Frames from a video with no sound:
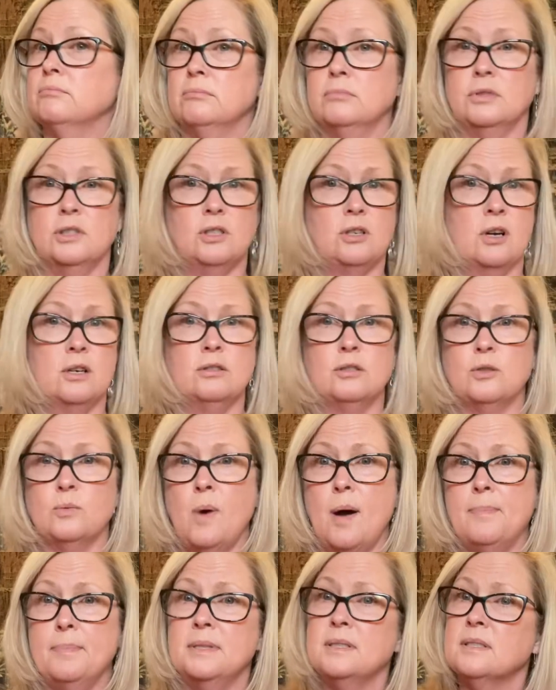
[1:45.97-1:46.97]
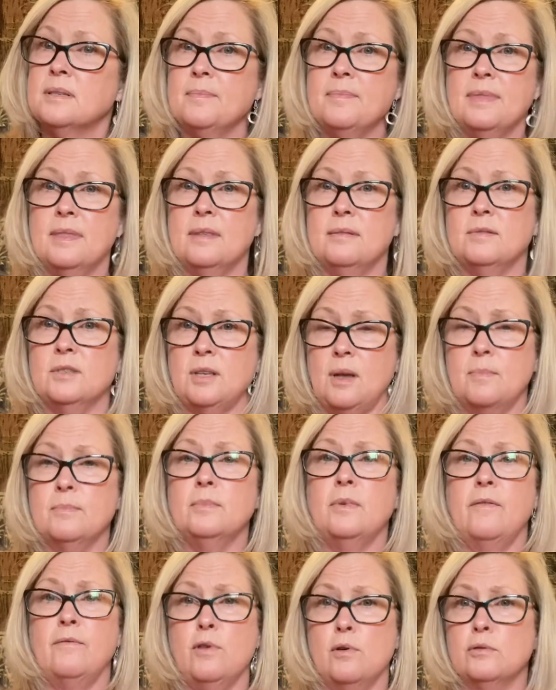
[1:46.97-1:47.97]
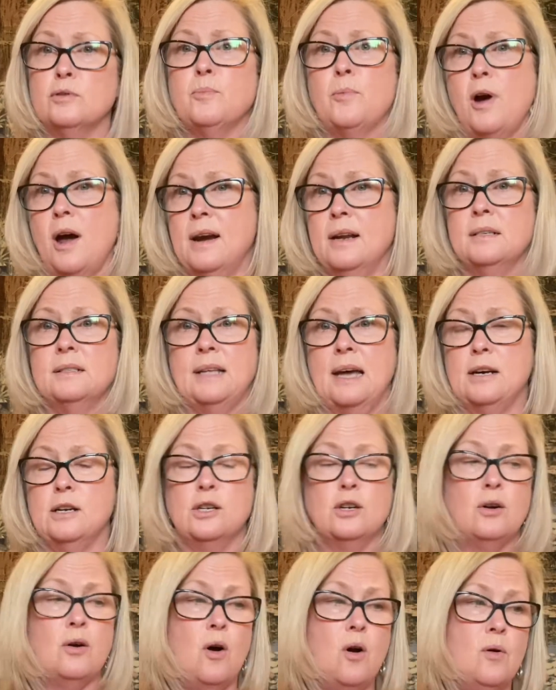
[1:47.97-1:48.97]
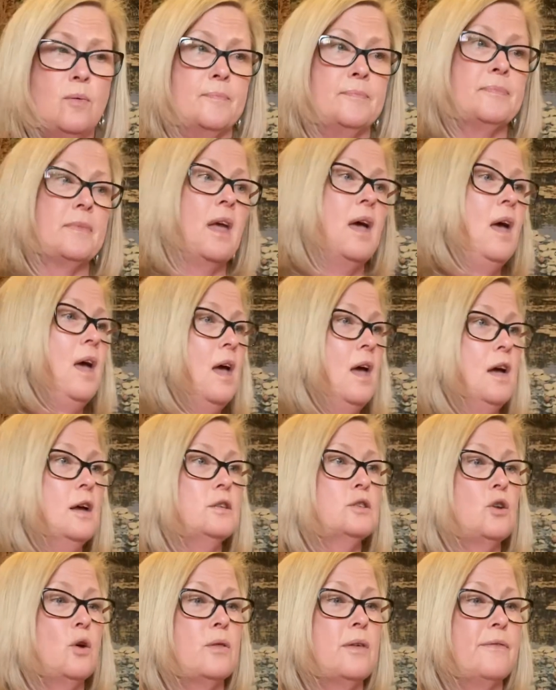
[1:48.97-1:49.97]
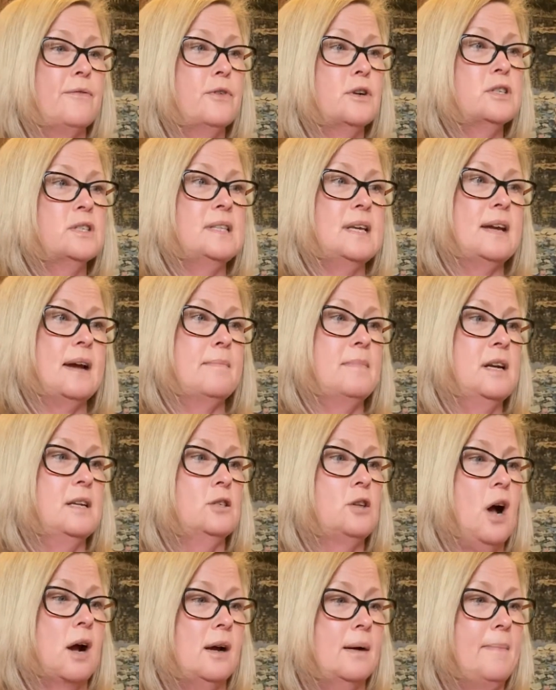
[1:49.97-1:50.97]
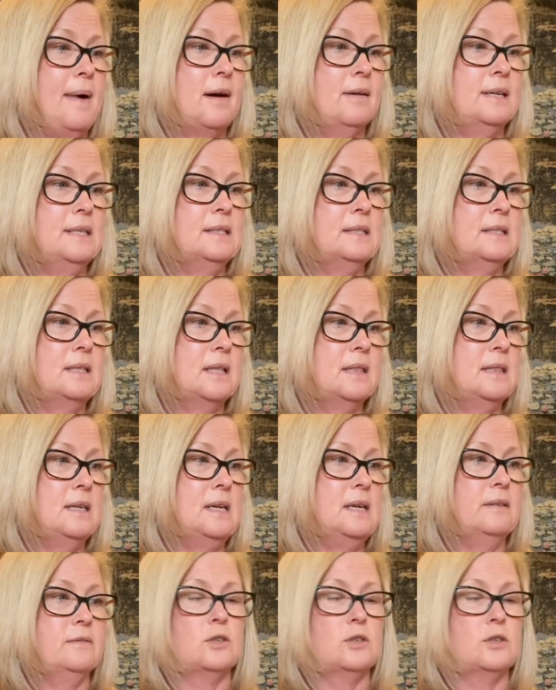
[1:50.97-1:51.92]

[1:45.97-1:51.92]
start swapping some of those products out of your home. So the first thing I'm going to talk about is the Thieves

━━━━

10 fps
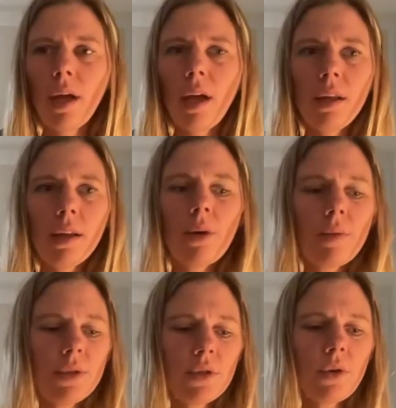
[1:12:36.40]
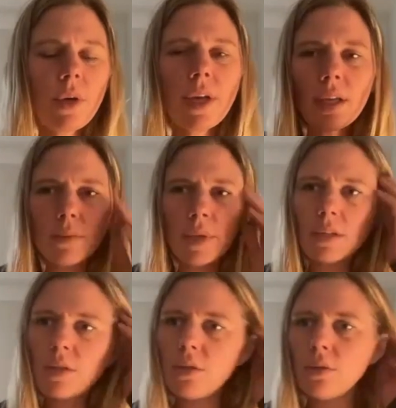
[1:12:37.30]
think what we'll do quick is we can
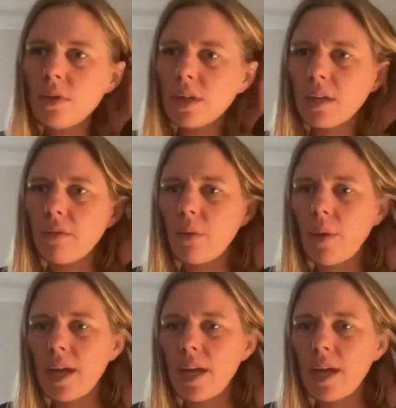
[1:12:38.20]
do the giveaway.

━━━━

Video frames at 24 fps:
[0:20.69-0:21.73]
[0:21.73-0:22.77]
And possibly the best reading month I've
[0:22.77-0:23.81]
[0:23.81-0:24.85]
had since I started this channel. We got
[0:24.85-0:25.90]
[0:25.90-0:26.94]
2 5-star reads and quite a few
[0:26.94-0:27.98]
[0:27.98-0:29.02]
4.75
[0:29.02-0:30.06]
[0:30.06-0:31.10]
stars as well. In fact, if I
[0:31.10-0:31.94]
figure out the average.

━━━━

» **Your objective**
Extract, without any images, the part of the material above that opens with the line containing "Frames from a" and closes with the line containing "[1:50.97-1:51.92]", both lines included.

» **Answer to this problem**
Frames from a video with no sound:
[1:45.97-1:46.97]
[1:46.97-1:47.97]
[1:47.97-1:48.97]
[1:48.97-1:49.97]
[1:49.97-1:50.97]
[1:50.97-1:51.92]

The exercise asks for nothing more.